─── Task material

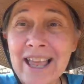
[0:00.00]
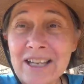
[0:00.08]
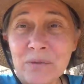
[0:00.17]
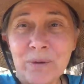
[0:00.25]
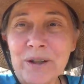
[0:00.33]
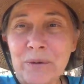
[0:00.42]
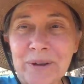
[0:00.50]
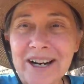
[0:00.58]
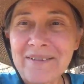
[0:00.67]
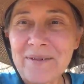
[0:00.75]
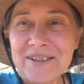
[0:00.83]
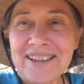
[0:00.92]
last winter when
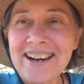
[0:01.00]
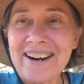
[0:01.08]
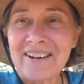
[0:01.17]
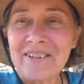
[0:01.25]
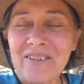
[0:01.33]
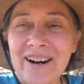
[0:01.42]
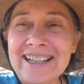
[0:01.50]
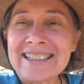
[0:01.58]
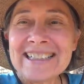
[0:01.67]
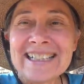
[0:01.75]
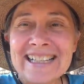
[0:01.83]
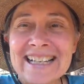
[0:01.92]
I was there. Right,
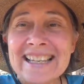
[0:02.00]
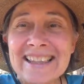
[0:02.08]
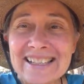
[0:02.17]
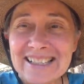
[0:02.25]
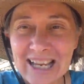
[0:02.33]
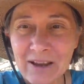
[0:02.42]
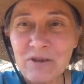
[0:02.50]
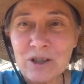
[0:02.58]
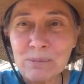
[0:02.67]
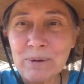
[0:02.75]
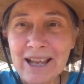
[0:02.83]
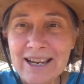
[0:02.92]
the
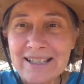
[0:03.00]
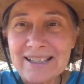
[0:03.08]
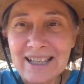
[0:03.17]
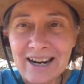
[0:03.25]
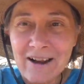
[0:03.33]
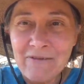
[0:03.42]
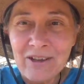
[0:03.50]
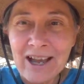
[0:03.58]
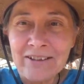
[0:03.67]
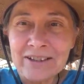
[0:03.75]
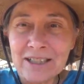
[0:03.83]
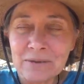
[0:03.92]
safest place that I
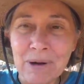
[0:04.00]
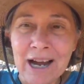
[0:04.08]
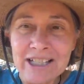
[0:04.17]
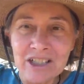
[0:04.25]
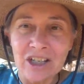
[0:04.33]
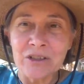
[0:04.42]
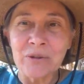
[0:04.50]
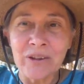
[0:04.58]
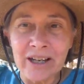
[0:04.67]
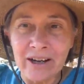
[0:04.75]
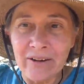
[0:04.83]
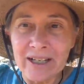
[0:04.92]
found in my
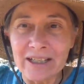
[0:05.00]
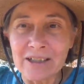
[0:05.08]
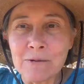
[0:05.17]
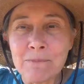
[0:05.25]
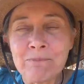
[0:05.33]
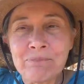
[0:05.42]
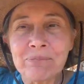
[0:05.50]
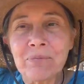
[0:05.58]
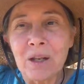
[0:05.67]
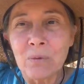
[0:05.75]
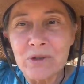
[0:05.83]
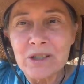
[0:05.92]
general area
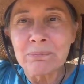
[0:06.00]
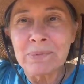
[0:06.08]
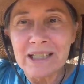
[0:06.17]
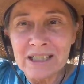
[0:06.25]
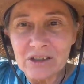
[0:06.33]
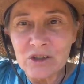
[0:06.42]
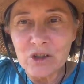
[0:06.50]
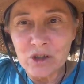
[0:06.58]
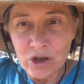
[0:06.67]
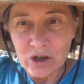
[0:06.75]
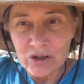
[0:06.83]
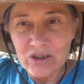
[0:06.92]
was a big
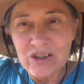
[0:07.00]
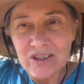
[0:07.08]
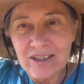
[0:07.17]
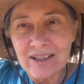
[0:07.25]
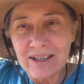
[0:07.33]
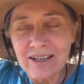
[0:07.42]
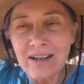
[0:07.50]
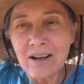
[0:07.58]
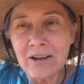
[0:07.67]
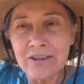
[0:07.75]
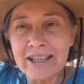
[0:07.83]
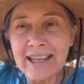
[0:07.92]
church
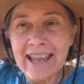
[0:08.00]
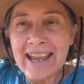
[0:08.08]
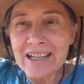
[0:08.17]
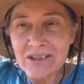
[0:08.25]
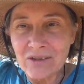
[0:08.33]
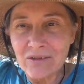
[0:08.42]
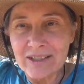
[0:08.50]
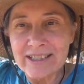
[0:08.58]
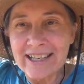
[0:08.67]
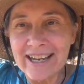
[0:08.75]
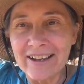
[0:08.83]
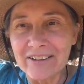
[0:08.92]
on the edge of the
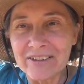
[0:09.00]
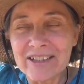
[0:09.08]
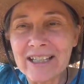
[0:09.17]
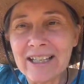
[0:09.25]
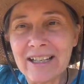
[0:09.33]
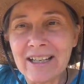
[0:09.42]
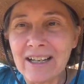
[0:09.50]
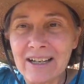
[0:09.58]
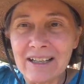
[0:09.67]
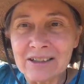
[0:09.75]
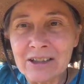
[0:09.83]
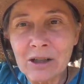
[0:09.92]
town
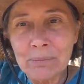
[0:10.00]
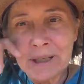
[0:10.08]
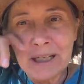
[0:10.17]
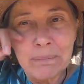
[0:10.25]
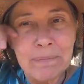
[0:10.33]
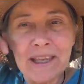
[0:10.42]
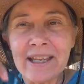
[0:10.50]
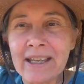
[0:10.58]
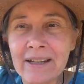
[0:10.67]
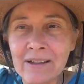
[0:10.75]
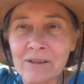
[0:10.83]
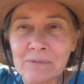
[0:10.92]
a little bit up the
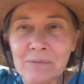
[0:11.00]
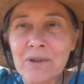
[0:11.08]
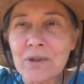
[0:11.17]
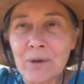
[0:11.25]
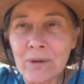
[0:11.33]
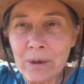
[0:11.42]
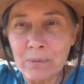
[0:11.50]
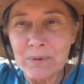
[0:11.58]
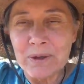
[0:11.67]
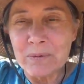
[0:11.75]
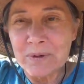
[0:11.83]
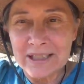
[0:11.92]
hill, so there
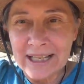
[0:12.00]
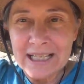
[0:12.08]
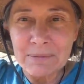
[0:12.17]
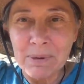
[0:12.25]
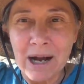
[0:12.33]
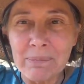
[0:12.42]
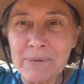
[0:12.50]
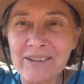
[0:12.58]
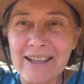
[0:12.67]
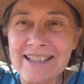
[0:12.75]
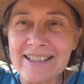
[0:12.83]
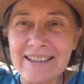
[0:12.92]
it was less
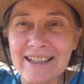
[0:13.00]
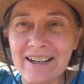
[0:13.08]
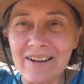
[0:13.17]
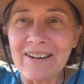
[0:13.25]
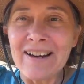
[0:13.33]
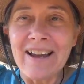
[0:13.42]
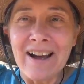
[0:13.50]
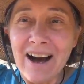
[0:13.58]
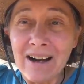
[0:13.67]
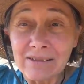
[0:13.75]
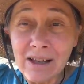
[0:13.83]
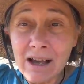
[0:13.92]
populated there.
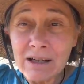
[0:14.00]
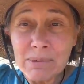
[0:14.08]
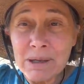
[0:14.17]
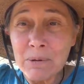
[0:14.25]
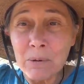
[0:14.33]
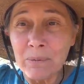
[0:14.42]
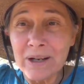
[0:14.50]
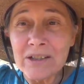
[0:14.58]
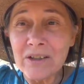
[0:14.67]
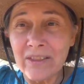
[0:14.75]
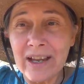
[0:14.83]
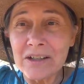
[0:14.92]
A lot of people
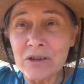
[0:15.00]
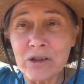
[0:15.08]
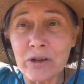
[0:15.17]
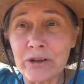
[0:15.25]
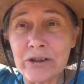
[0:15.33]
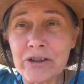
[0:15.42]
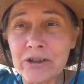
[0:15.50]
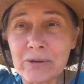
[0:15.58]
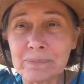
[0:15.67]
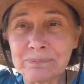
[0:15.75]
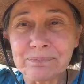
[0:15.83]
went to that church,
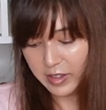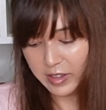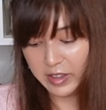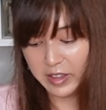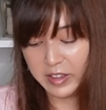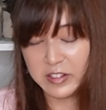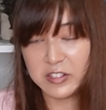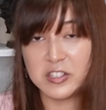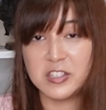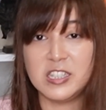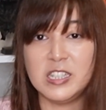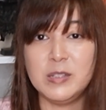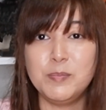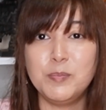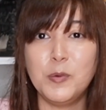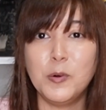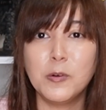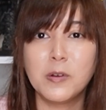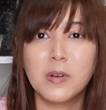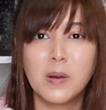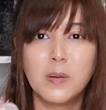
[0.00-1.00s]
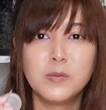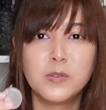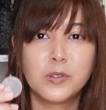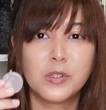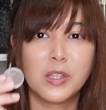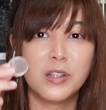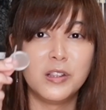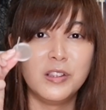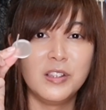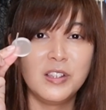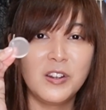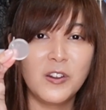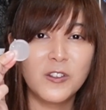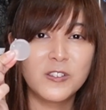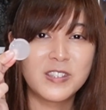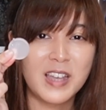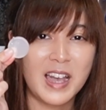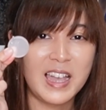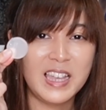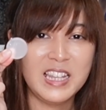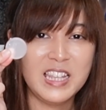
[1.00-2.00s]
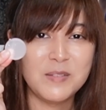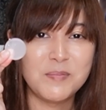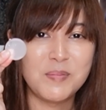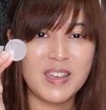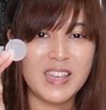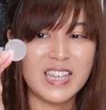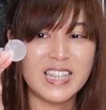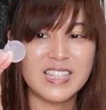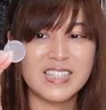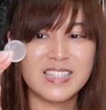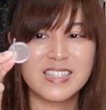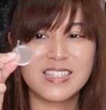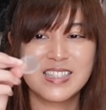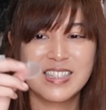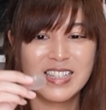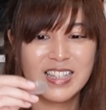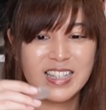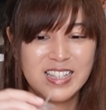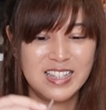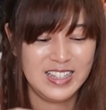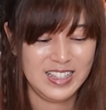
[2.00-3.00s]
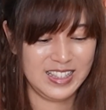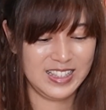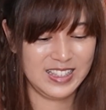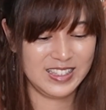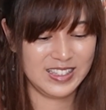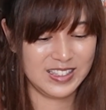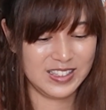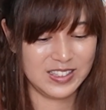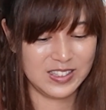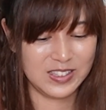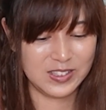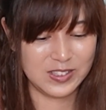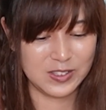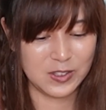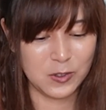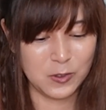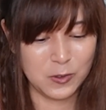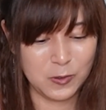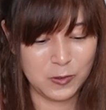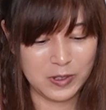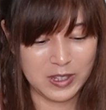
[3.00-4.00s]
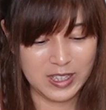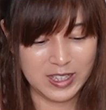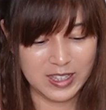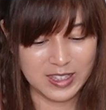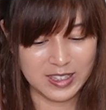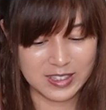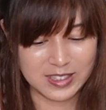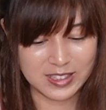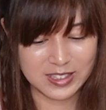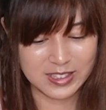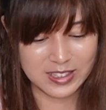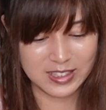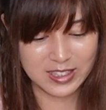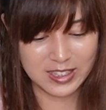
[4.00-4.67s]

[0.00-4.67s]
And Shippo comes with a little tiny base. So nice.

──────

_Assigned task_. Starting at the first entry above and ending at the last, write everything out exactly except the pictures.

_Answer section_.
[0:00.00]
[0:00.08]
[0:00.17]
[0:00.25]
[0:00.33]
[0:00.42]
[0:00.50]
[0:00.58]
[0:00.67]
[0:00.75]
[0:00.83]
[0:00.92]
last winter when
[0:01.00]
[0:01.08]
[0:01.17]
[0:01.25]
[0:01.33]
[0:01.42]
[0:01.50]
[0:01.58]
[0:01.67]
[0:01.75]
[0:01.83]
[0:01.92]
I was there. Right,
[0:02.00]
[0:02.08]
[0:02.17]
[0:02.25]
[0:02.33]
[0:02.42]
[0:02.50]
[0:02.58]
[0:02.67]
[0:02.75]
[0:02.83]
[0:02.92]
the
[0:03.00]
[0:03.08]
[0:03.17]
[0:03.25]
[0:03.33]
[0:03.42]
[0:03.50]
[0:03.58]
[0:03.67]
[0:03.75]
[0:03.83]
[0:03.92]
safest place that I
[0:04.00]
[0:04.08]
[0:04.17]
[0:04.25]
[0:04.33]
[0:04.42]
[0:04.50]
[0:04.58]
[0:04.67]
[0:04.75]
[0:04.83]
[0:04.92]
found in my
[0:05.00]
[0:05.08]
[0:05.17]
[0:05.25]
[0:05.33]
[0:05.42]
[0:05.50]
[0:05.58]
[0:05.67]
[0:05.75]
[0:05.83]
[0:05.92]
general area
[0:06.00]
[0:06.08]
[0:06.17]
[0:06.25]
[0:06.33]
[0:06.42]
[0:06.50]
[0:06.58]
[0:06.67]
[0:06.75]
[0:06.83]
[0:06.92]
was a big
[0:07.00]
[0:07.08]
[0:07.17]
[0:07.25]
[0:07.33]
[0:07.42]
[0:07.50]
[0:07.58]
[0:07.67]
[0:07.75]
[0:07.83]
[0:07.92]
church
[0:08.00]
[0:08.08]
[0:08.17]
[0:08.25]
[0:08.33]
[0:08.42]
[0:08.50]
[0:08.58]
[0:08.67]
[0:08.75]
[0:08.83]
[0:08.92]
on the edge of the
[0:09.00]
[0:09.08]
[0:09.17]
[0:09.25]
[0:09.33]
[0:09.42]
[0:09.50]
[0:09.58]
[0:09.67]
[0:09.75]
[0:09.83]
[0:09.92]
town
[0:10.00]
[0:10.08]
[0:10.17]
[0:10.25]
[0:10.33]
[0:10.42]
[0:10.50]
[0:10.58]
[0:10.67]
[0:10.75]
[0:10.83]
[0:10.92]
a little bit up the
[0:11.00]
[0:11.08]
[0:11.17]
[0:11.25]
[0:11.33]
[0:11.42]
[0:11.50]
[0:11.58]
[0:11.67]
[0:11.75]
[0:11.83]
[0:11.92]
hill, so there
[0:12.00]
[0:12.08]
[0:12.17]
[0:12.25]
[0:12.33]
[0:12.42]
[0:12.50]
[0:12.58]
[0:12.67]
[0:12.75]
[0:12.83]
[0:12.92]
it was less
[0:13.00]
[0:13.08]
[0:13.17]
[0:13.25]
[0:13.33]
[0:13.42]
[0:13.50]
[0:13.58]
[0:13.67]
[0:13.75]
[0:13.83]
[0:13.92]
populated there.
[0:14.00]
[0:14.08]
[0:14.17]
[0:14.25]
[0:14.33]
[0:14.42]
[0:14.50]
[0:14.58]
[0:14.67]
[0:14.75]
[0:14.83]
[0:14.92]
A lot of people
[0:15.00]
[0:15.08]
[0:15.17]
[0:15.25]
[0:15.33]
[0:15.42]
[0:15.50]
[0:15.58]
[0:15.67]
[0:15.75]
[0:15.83]
went to that church,
[0.00-1.00s]
[1.00-2.00s]
[2.00-3.00s]
[3.00-4.00s]
[4.00-4.67s]

[0.00-4.67s]
And Shippo comes with a little tiny base. So nice.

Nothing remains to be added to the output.